Data Driven Drift Correction For Complex Optical Systems
Aashwin Mishra, Matt Seaberg, Ryan Roussel, Sanghoon Song, Auralee Edelen, Daniel Ratner, Apurva Mehta
TL;DR
Drifts degrade beam trajectory stability over long X-ray experiments. The authors apply Time Varying Bayesian Optimization (TVBO) with a sliding window of size $w=40$ and a Gaussian Process surrogate to actively re-optimize a high-dimensional HXRSND drift-correction problem. They demonstrate TVBO on continuous linear drift, discontinuous episodic drift, and constrained multi-objective drift correction, achieving sub-micron beam-position stability and preserving beam intensity. The approach offers a scalable, data-driven alternative to traditional feedback loops, enabling near-autonomous optimization of complex beam conditioning hardware and applicability to other beamlines for sustained sub-micron and nanoradian stability over hours.
Abstract
To exploit the thousand-fold increase in spectral brightness of modern light sources, increasingly intricate experiments are being conducted that demand extremely precise beam trajectory. Maintaining the optimal trajectory over several hours of an experiment with the needed precision necessitates active drift control.

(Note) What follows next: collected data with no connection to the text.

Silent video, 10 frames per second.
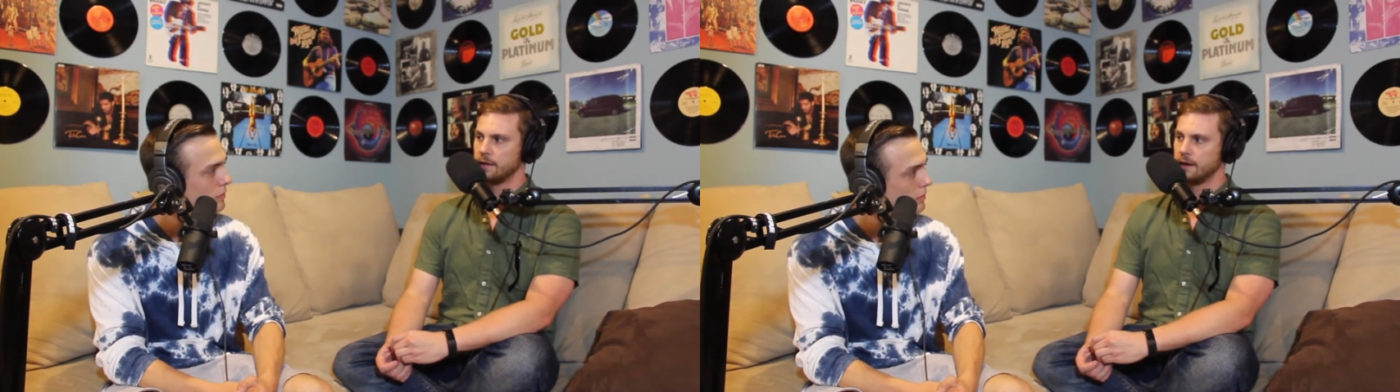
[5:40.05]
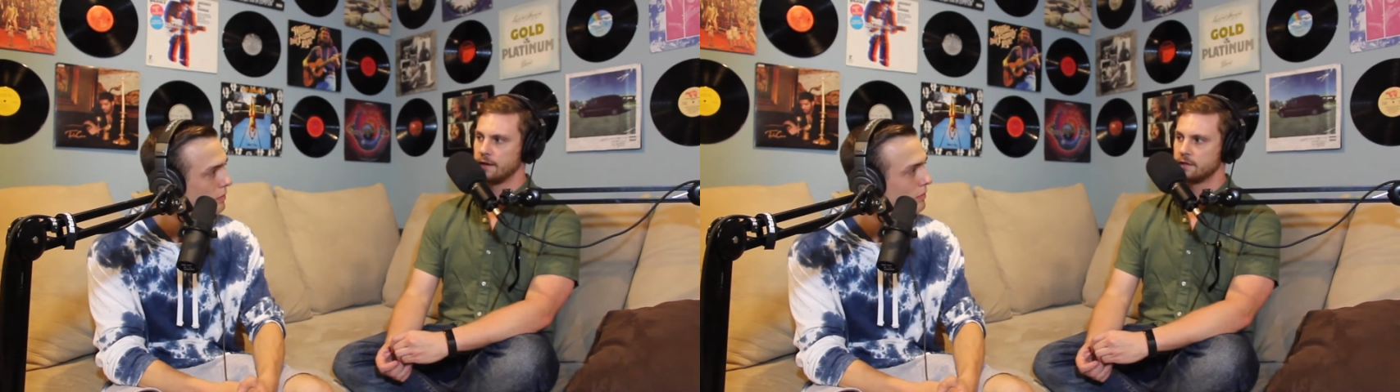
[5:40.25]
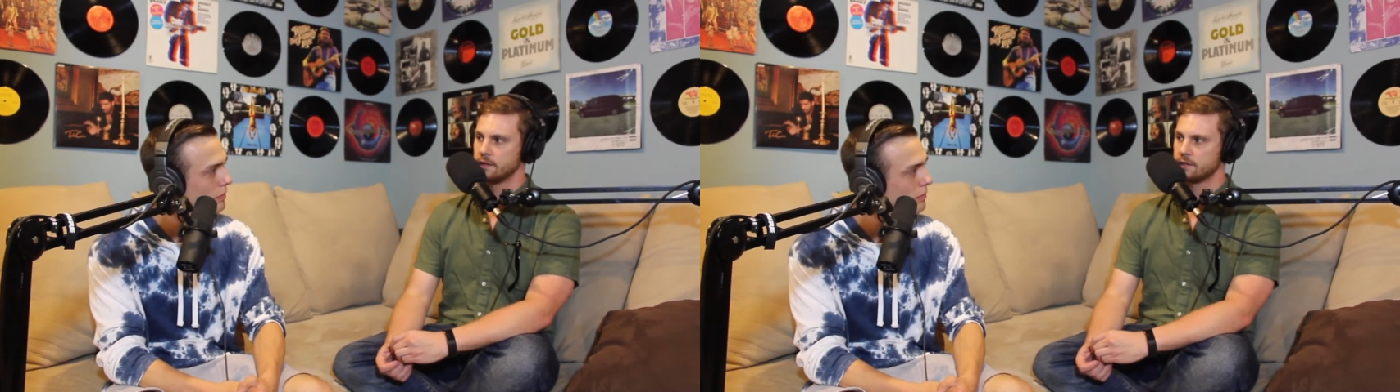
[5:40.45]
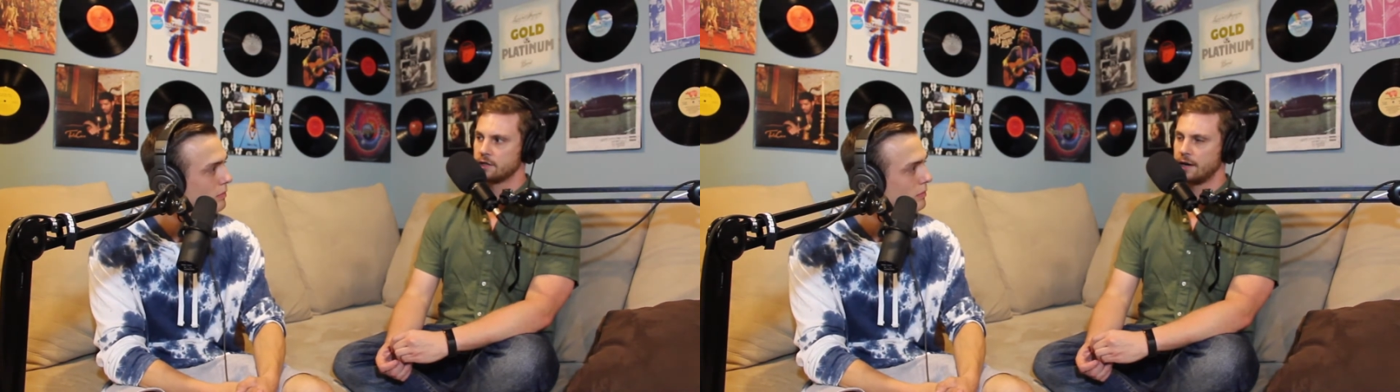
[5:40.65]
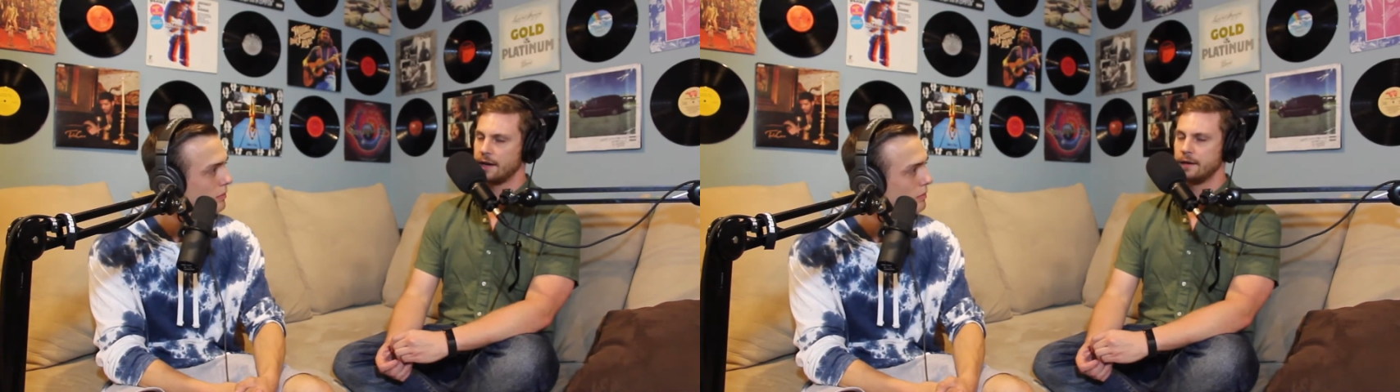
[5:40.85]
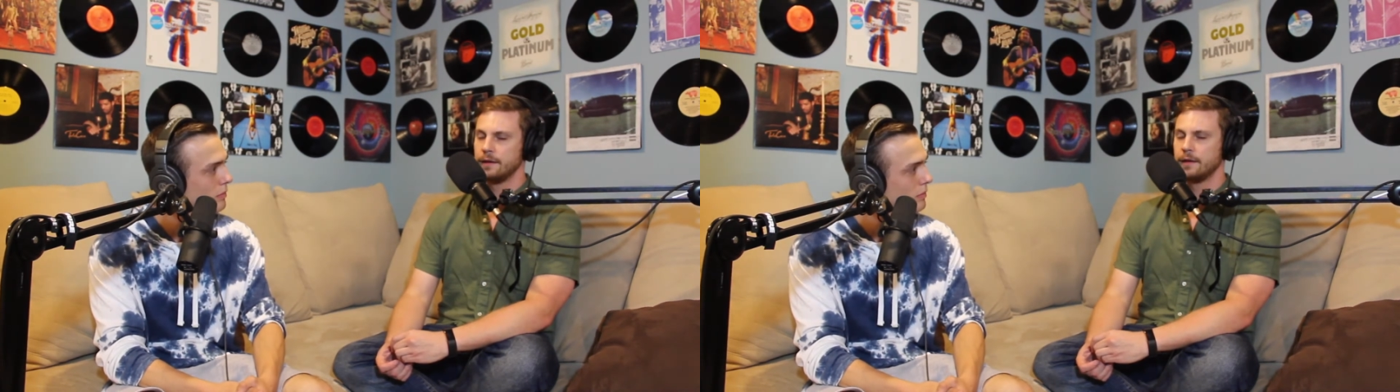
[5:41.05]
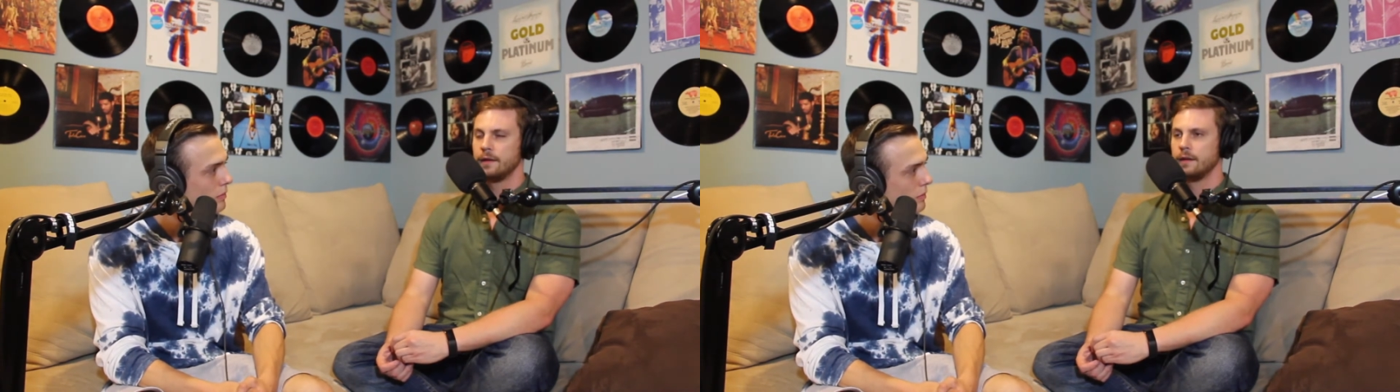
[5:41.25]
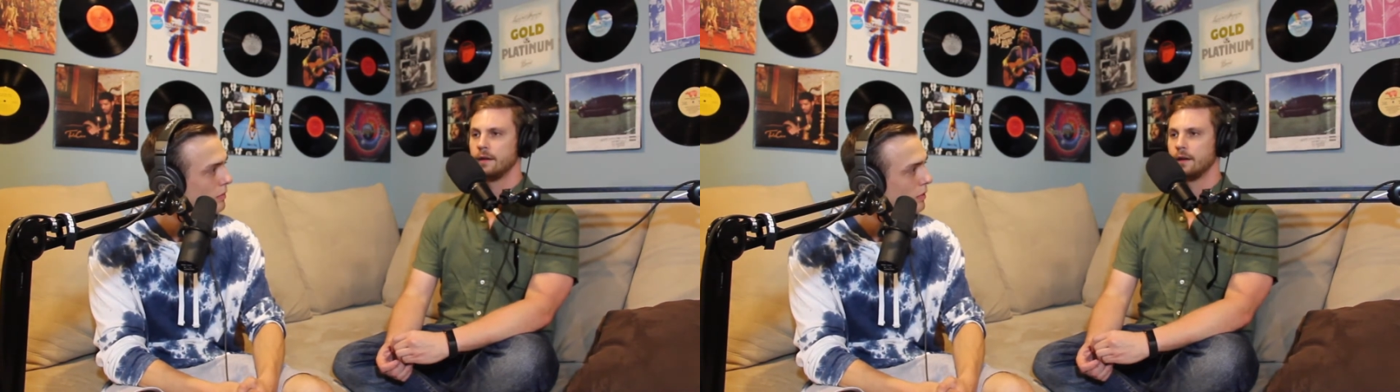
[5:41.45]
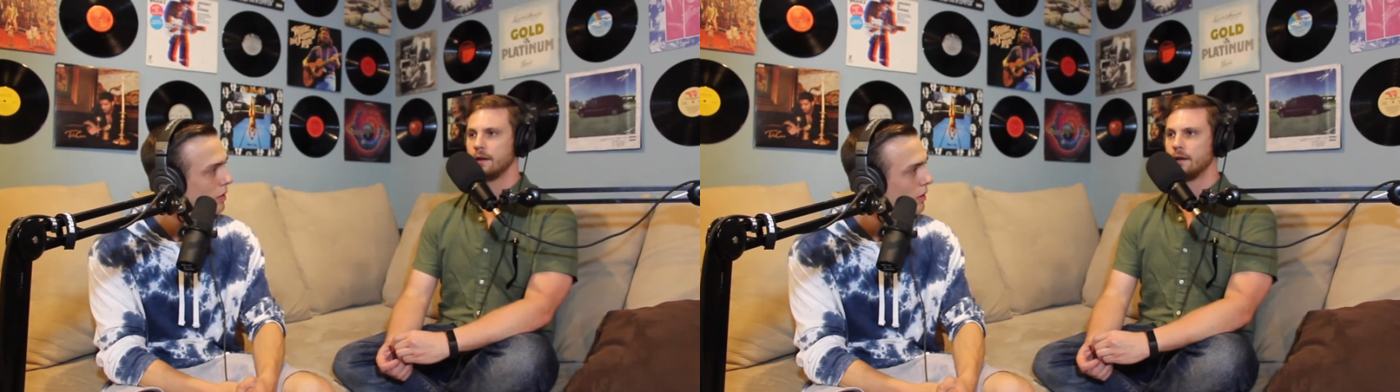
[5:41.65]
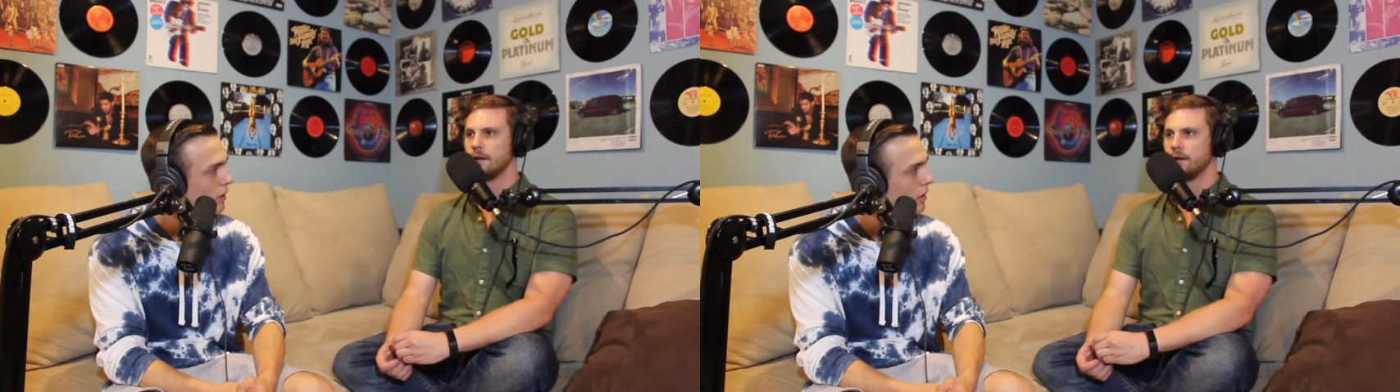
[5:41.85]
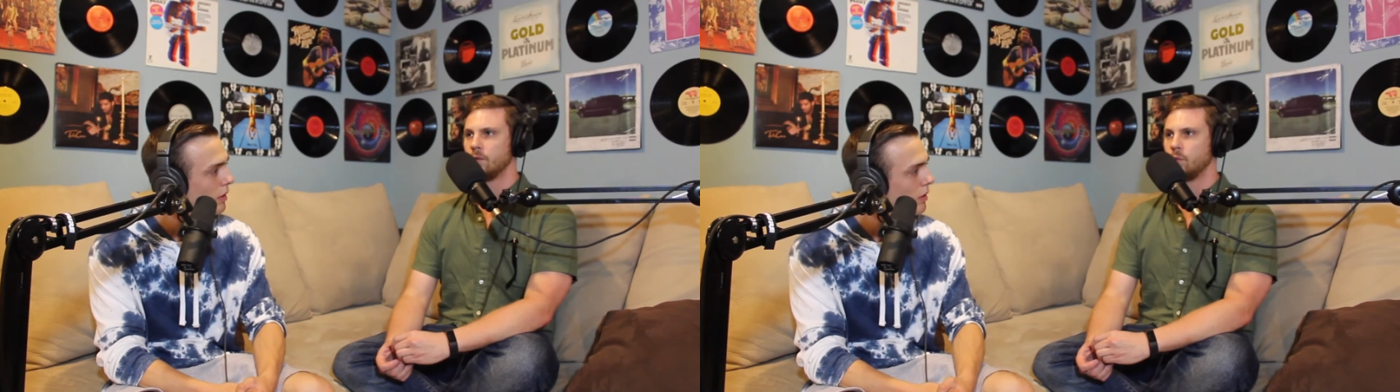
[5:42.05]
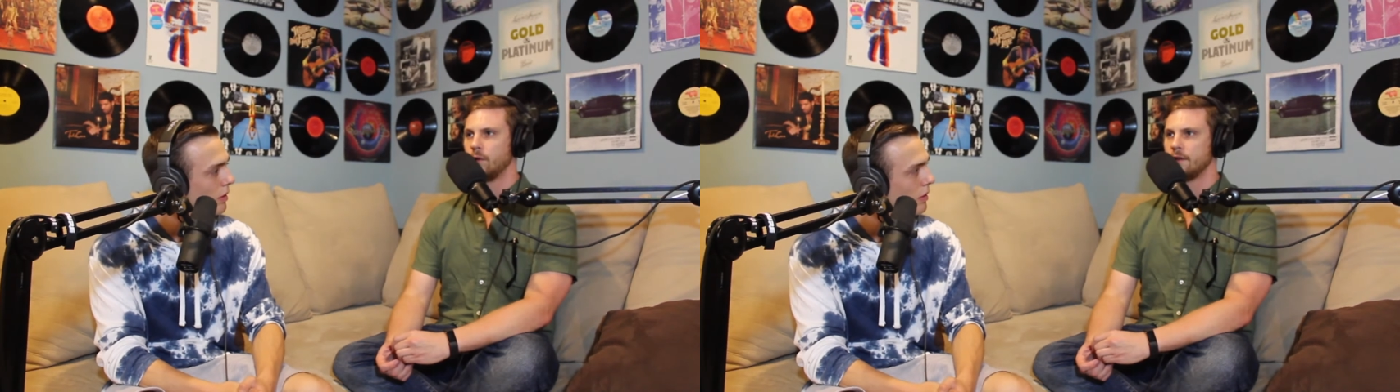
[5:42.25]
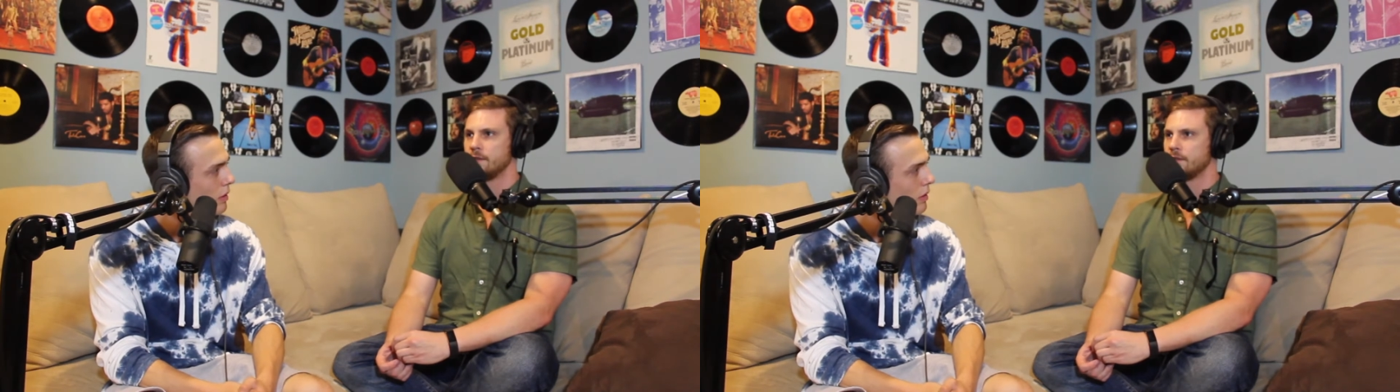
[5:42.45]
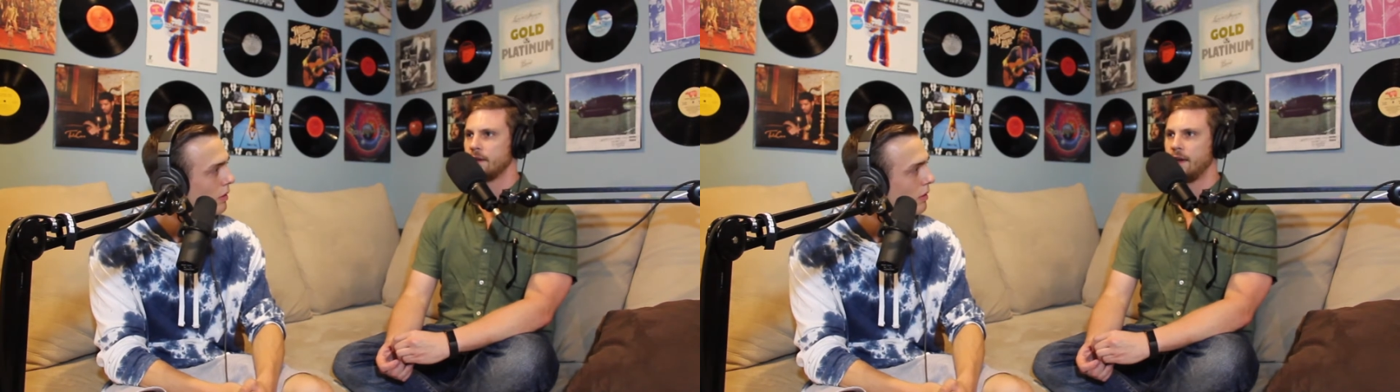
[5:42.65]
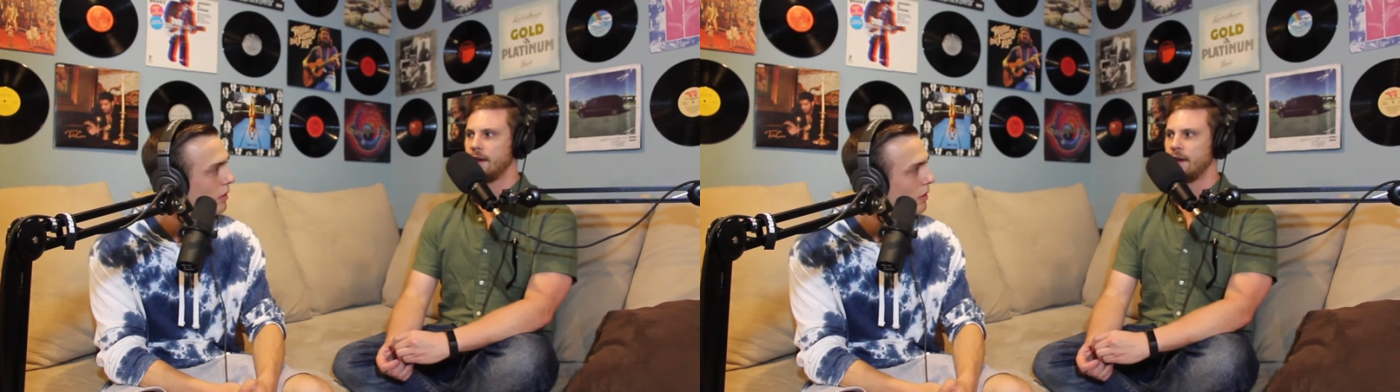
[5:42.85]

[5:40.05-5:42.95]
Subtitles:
I just shot was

Here, we outline Time-Varying Bayesian Optimization (TVBO) as a data driven approach for robust drift correction, and illustrate its application for a split and delay optical system composed of six crystals and twelve input dimensions. Using numerical simulations, we exhibit the application of TVBO for linear drift, non-smooth temporal drift as well as constrained TVBO for multi-objective control settings, representing real-life operating conditions. This approach can be easily adapted to other X-ray beam conditioning and guidance systems, including multi-crystal monochromators and grazing-incidence mirrors, to maintain sub-micron and nanoradian beam stability over the course of an experiment spanning several hours.